In the createSubscription
callback you need to return the
actions.subscription.create
call. As parameters, you need to provide the
PayPal plan ID. The Mosaic Billing Service needs to match the PayPal
subscription to your end-user and your environment instance. Therefor you have
to set a custom ID so the Mosaic Billing Service can match the PayPal
subscription to the Billing Service subscription.
The Billing Service GraphQL mutation paypalSubscribe
provides you with both
parameters. The above example uses the fetch call with promises to get this
information. You need to replace the text {{end-user-JWT}}
with the actual JWT
of the end-user. And you need to replace {{payment-plan-id}}
with the ID of
the desired Billing Service payment plan.

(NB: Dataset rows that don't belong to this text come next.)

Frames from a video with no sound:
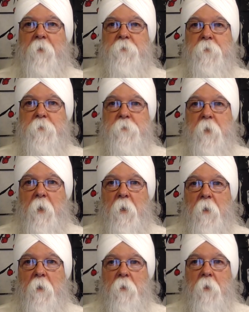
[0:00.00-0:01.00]
flashes
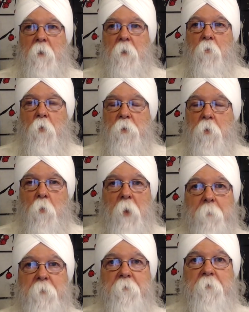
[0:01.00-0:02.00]
and worked her way
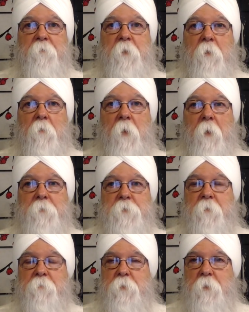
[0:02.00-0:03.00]
up to 15 grams
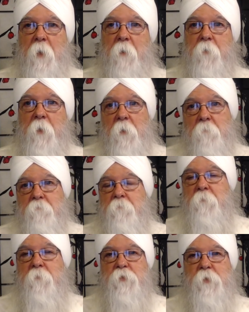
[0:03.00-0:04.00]
of shatavari
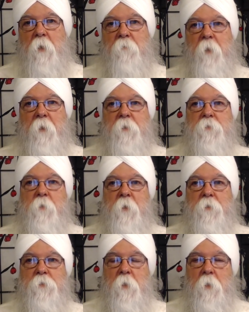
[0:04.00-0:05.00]
and shut off like a
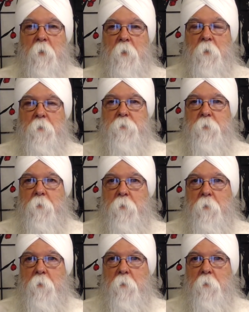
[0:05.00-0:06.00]
switch. So
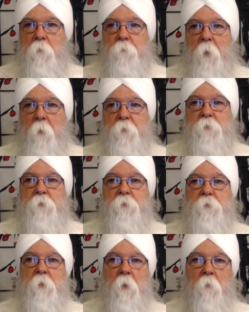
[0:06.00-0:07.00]
you probably should
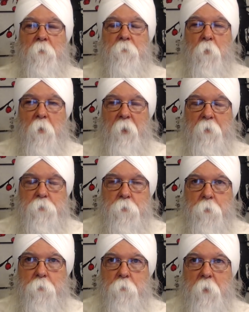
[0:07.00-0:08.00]
start with more like 2
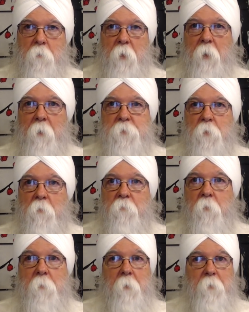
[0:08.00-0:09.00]
or 3 grams and
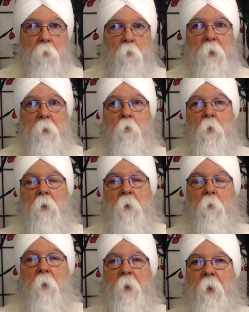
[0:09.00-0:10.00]
over maybe a week work your
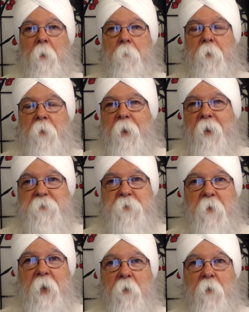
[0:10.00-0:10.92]
way up. But I asked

If the end-user clicks on the rendered PayPal button a popup appears that is loaded from the PayPal website. The end-user can follow the process and complete the payment process.
Once the process is done, the popup closes and the onApprove
callback from the
above code is executed. Withink that callback you can call the
paypalActivateSubscription
mutation on the Billing Service GraphQL API to
activate the subscription. The data
parameter contains a property
subscriptionID
which refers to the PayPal subscription in their system. You
have to set this as an input parameter to the paypalActivateSubscription
mutation. When this GraphQL mutation is executed, the Billing Service will
verify via the PayPal API that the subscription was correctly activated. In the
above example, the response includes the Billing Service subscription ID and the
lifecycle status of the subscription. You can then show the result to the
end-user. In the example above this is simply done as an alert
.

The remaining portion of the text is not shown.